Nevertheless, the non-default losses scenarios envisaged in the last developments of the regulatory framework reveal the growing attention that should also be given to a risk management issue arising at the CCP level, lying in the fact that the CCP itself may be failing or likely to fail due to losses resulting from other-than-clearing activities, such as its investment policy, operational or legal risk. Although it was underestimated until recently, I believe that there are reasons to see this scenario as a credible one for the CCP to be faced with. Thus I consider it as the reason for the participants to shortly increase their thoughts on this risk of the CCP defaulting – even more since saving the CCP is not a resolution objective (see, e.g., FSB’s Guidance on Resolution of CCPs).
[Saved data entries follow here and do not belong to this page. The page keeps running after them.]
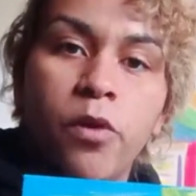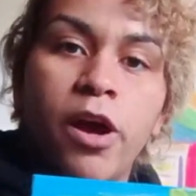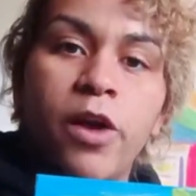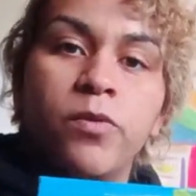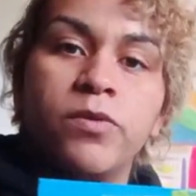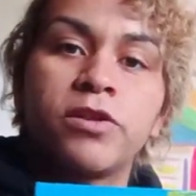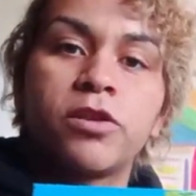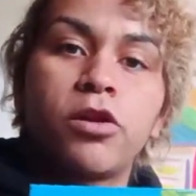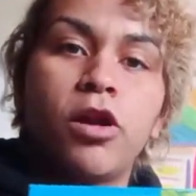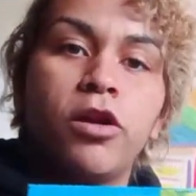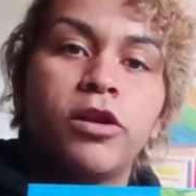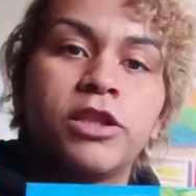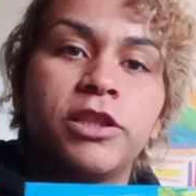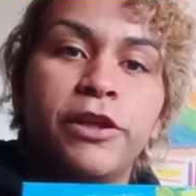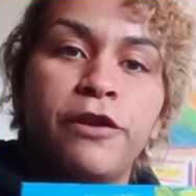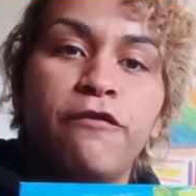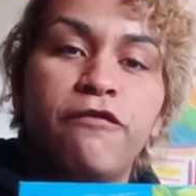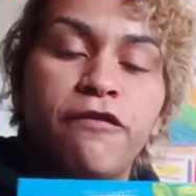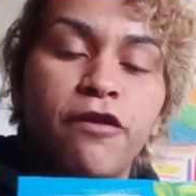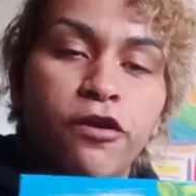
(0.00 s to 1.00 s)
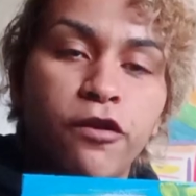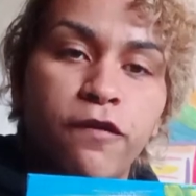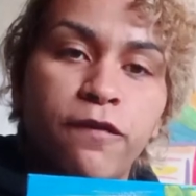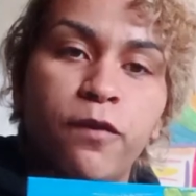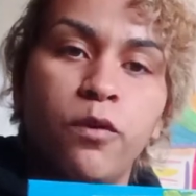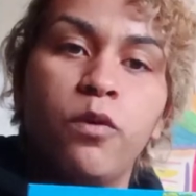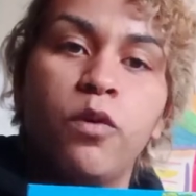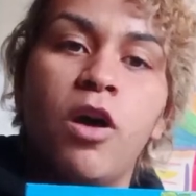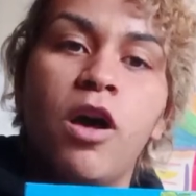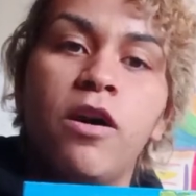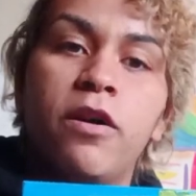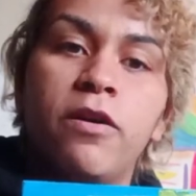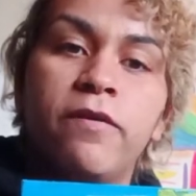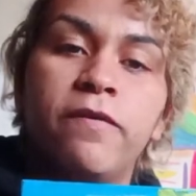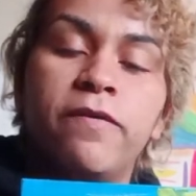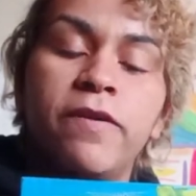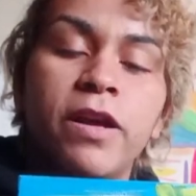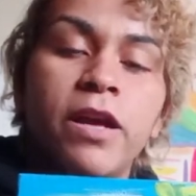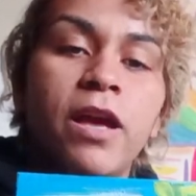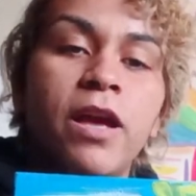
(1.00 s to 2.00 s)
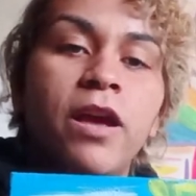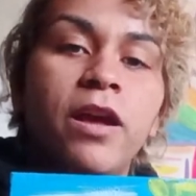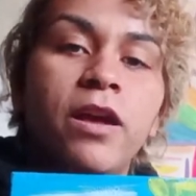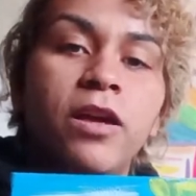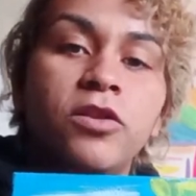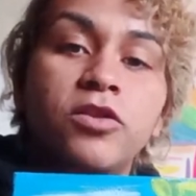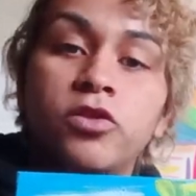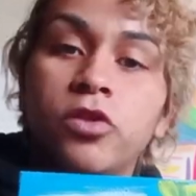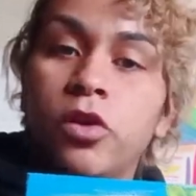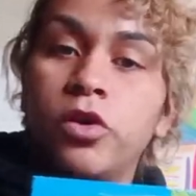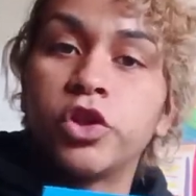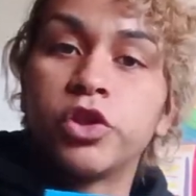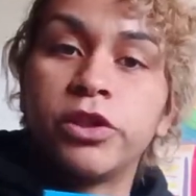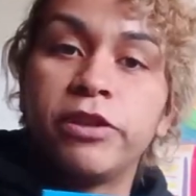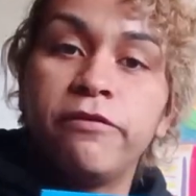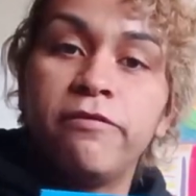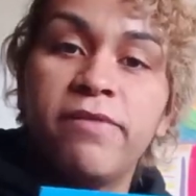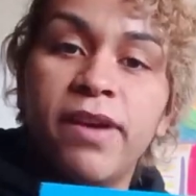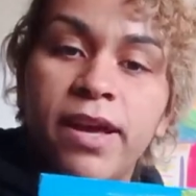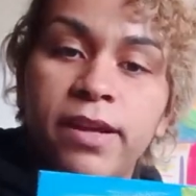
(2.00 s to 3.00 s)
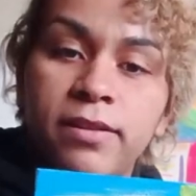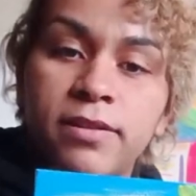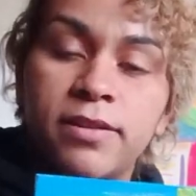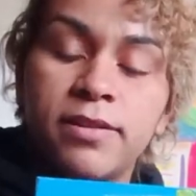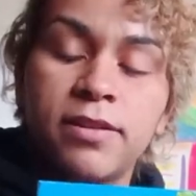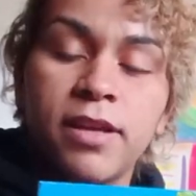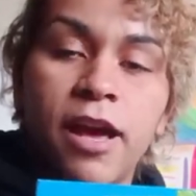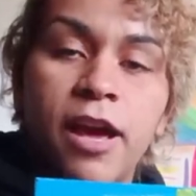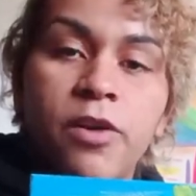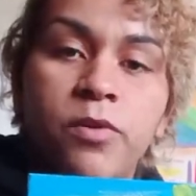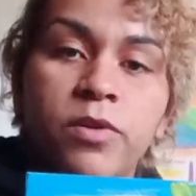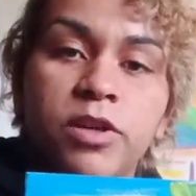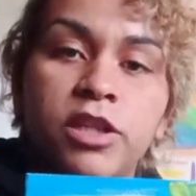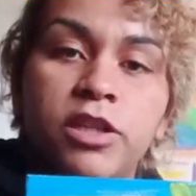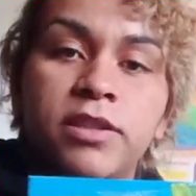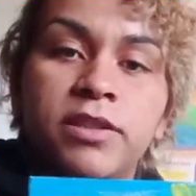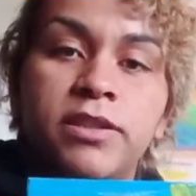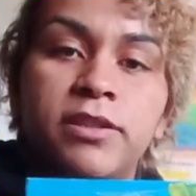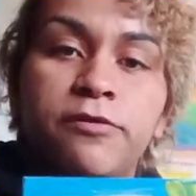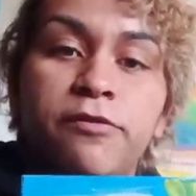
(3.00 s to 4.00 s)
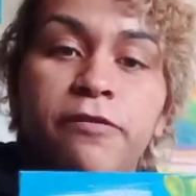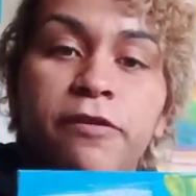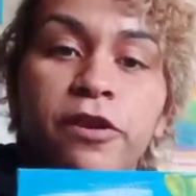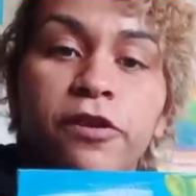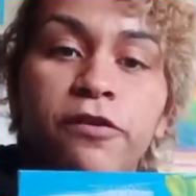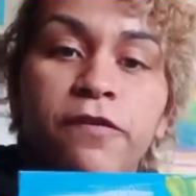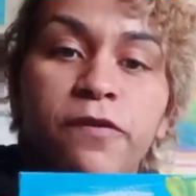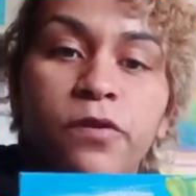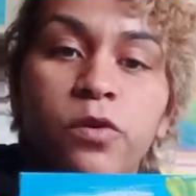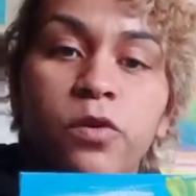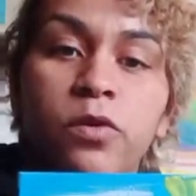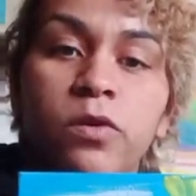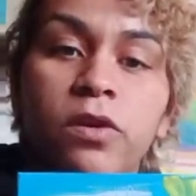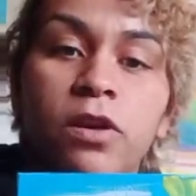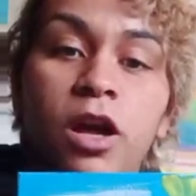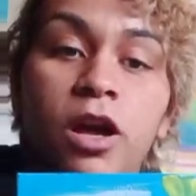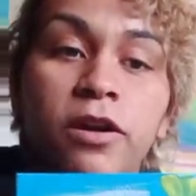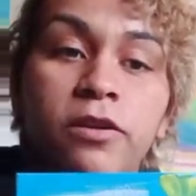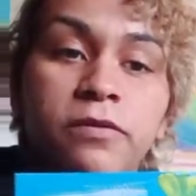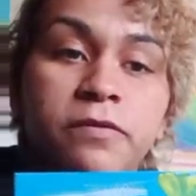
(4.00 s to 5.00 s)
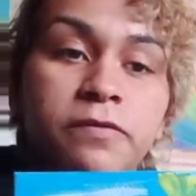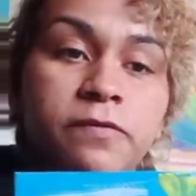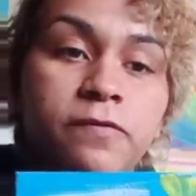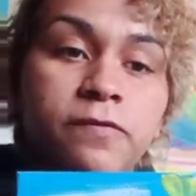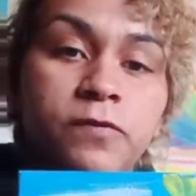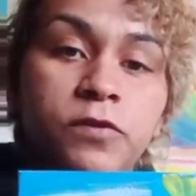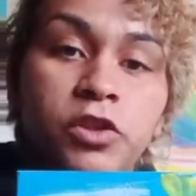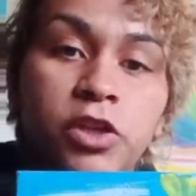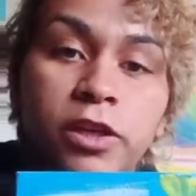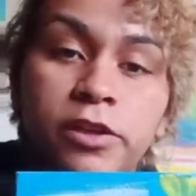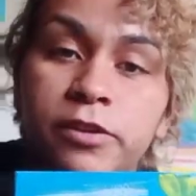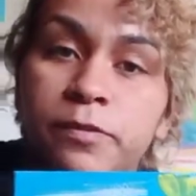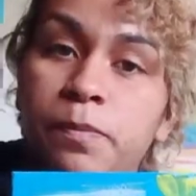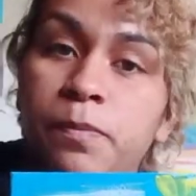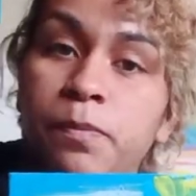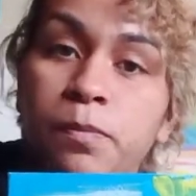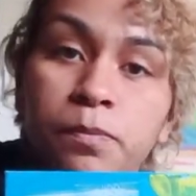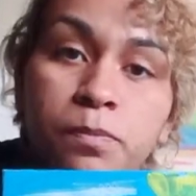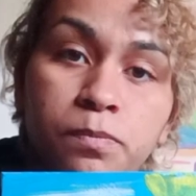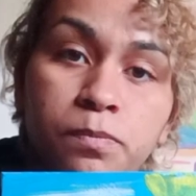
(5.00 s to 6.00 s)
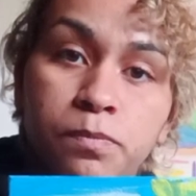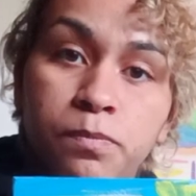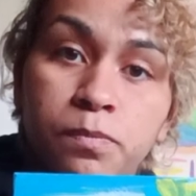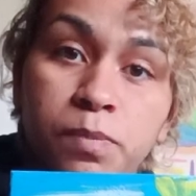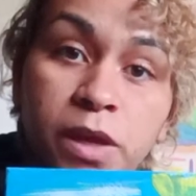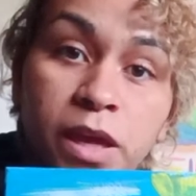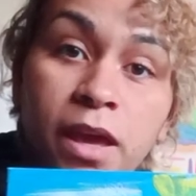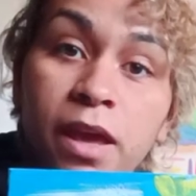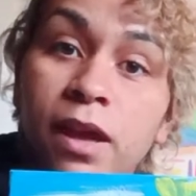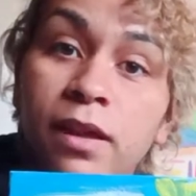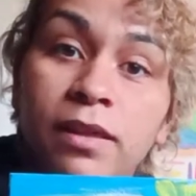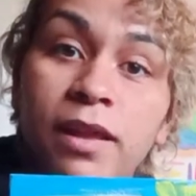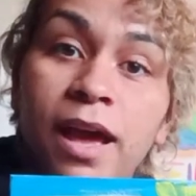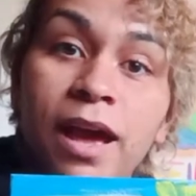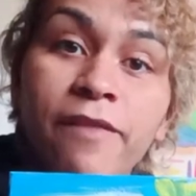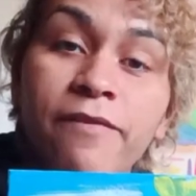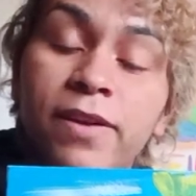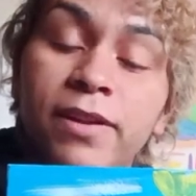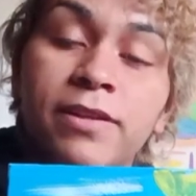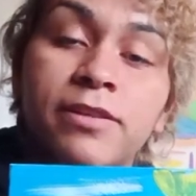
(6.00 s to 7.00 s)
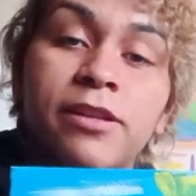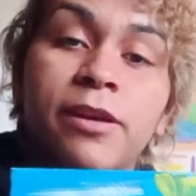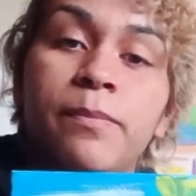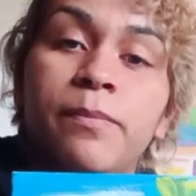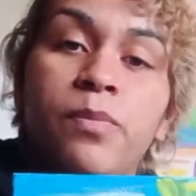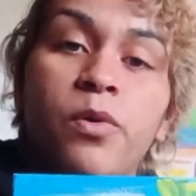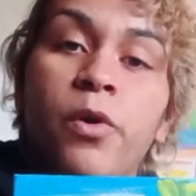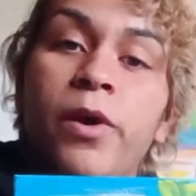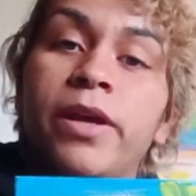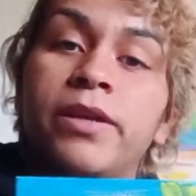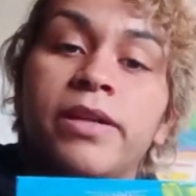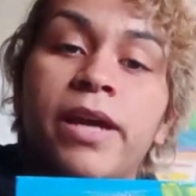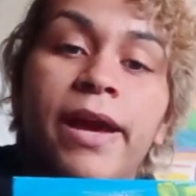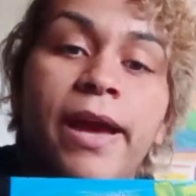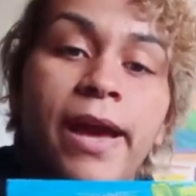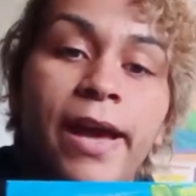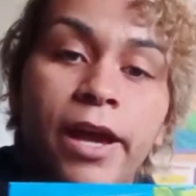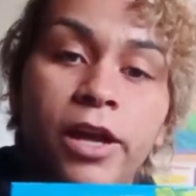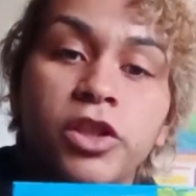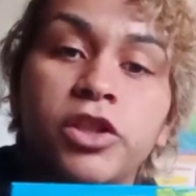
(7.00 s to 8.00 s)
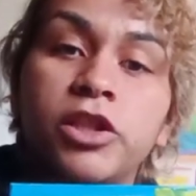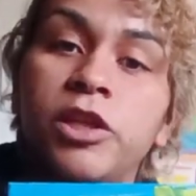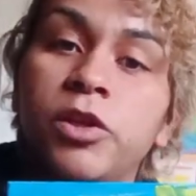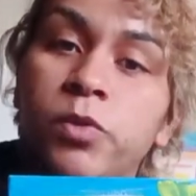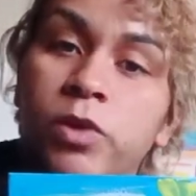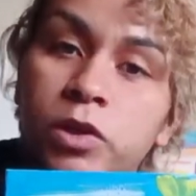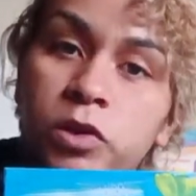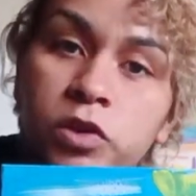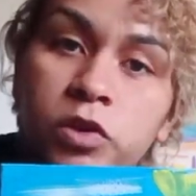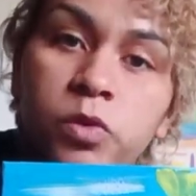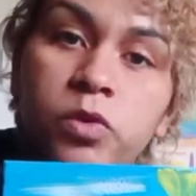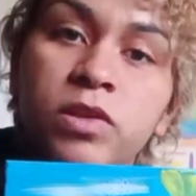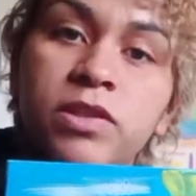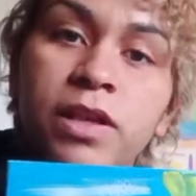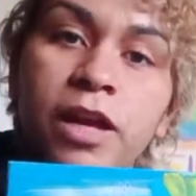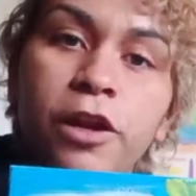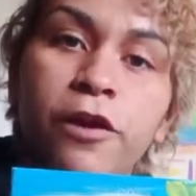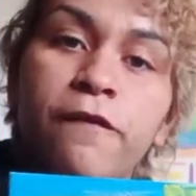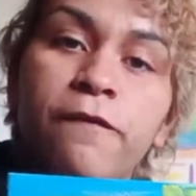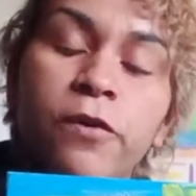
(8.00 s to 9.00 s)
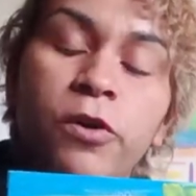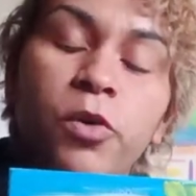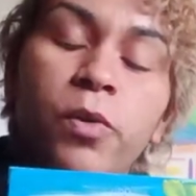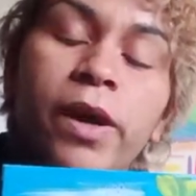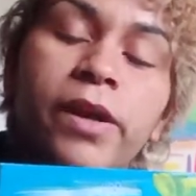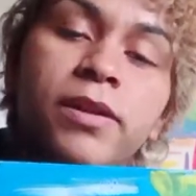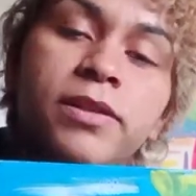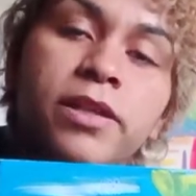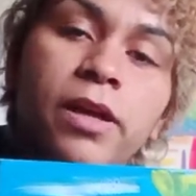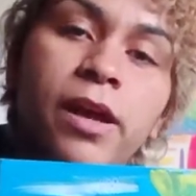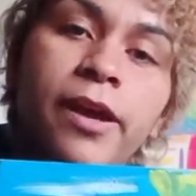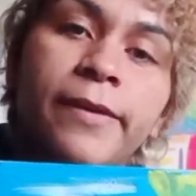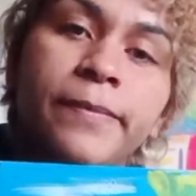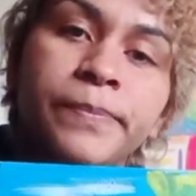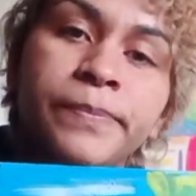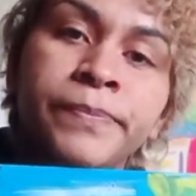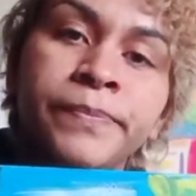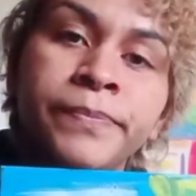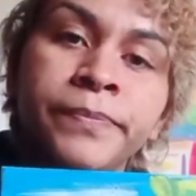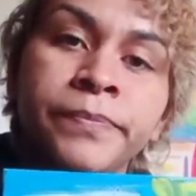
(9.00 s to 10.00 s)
I was constantly fearful of social events. I was fearful of just being alive at some point. I actually was suicidal for quite a time.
Accordingly, participants face a two-fold challenge encompassing their risk exposure to the segment(s) they participate in and an individual risk assessment of the CCP(s), which also raise an issue in terms of concentration risk.

Finally, banks will be increasingly exposed to the systemic risk that CCPs will be source of, principally due to the increasing central clearing obligation resulting from the regulatory framework and because of the economies of scale characterising this concentrated market. Since CCPs have members in common, the risk of a systemic crisis could arise for instance with the default of a G-SIB being a member of several CCPs, but also with non-defaulting members having to contribute to different default waterfalls in several CCPs. In this respect, I believe that the members’ full understanding of their risk exposure to CCPs will also lie in their ability to identify upstream such interconnections.